Gesamtkunstwerk: Total Artwork will present eight works from the Schüttbild series, large-scale installation paintings that were completed on the stage walls during the performance in 2021, 20 drawings from the latter years of the artist (until his death in 2022), and 20 prints that served as the pillars of his artistic vocabulary.

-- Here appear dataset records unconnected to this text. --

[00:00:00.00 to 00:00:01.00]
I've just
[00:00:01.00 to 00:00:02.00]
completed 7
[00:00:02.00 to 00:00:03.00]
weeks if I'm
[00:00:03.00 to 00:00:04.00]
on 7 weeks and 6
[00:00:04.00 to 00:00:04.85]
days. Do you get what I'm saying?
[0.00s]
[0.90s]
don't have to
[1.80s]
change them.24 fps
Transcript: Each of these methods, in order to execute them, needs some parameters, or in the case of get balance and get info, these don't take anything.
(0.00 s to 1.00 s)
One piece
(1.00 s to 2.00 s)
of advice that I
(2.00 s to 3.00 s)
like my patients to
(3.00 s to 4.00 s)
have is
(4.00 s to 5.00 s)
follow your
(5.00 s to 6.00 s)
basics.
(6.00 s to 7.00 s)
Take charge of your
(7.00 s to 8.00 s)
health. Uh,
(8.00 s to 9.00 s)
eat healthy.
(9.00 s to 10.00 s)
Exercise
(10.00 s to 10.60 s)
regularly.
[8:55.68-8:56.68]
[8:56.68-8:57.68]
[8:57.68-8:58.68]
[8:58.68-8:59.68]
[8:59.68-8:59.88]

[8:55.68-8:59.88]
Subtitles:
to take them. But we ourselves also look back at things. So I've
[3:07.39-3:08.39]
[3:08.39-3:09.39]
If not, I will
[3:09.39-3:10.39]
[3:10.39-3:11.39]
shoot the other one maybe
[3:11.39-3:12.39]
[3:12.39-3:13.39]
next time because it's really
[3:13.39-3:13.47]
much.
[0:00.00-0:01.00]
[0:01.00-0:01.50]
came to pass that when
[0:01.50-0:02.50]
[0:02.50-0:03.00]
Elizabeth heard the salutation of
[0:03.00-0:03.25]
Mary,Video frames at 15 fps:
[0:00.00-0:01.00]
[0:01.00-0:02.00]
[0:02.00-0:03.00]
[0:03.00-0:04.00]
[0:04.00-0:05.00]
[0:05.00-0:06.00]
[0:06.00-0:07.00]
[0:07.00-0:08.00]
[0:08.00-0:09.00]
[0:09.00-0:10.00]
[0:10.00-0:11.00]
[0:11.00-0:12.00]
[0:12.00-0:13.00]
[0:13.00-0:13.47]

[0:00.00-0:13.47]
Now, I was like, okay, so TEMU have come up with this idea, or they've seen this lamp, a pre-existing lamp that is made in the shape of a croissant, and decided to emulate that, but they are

Hermann Nitsch unceasingly proposed ideas that formed the foundations of his belief of Gesamtkunstwerk, synthesizing writing, painting, theater and musical composition. The artist eliminated the boundaries between the stage and the audience, realizing a form of participatory art where those involved could awaken all five senses. Revolutionizing the traditional theories of
20th century theater by creating discourse on subjects including human existence, spontaneity, intensity, and catharsis, Nitsch addressed the essence of life- the continuum of facing painful, discouraging, brutal moments- and the beauty and passion submerged in the exceptional human ability to overcome these hardships; the vitality and the eagerness for resurrection and revival. K&L Museum is delighted to offer viewers an opportunity to experience the true spirit of Gesamtkunstwerk, brought to life by Hermann Nitsch. Gesamtkunstwerk: Total Artwork will highlight Hermann Nitsch’s journey of experimentation and defiance, as well as Wagner’s innovative vision of Gesamtkunstwerk within the context of the dawn of postmodernism. K&L Museum anticipates this exhibition to set an example for its vision in growing into Korea’s leading arts and culture institution that spearheads the landscapes of international contemporary art.
[1] The quote is from Hemann Nitsch’s mentioning of his major performance in the 1960s “The Orgies Mysterious Theatre”: Foster, Hal et al. “Art Since 1900: Modernism, Antimodernism, Postmodernism” (Soo Hee Bae et al, Trans.), p467.
[2] Kim, Hyang Suk, (2004). The brutality of Hermann Nitsch’s Experimental Spirit, “The Western Art History Society” (Vol.22., p136).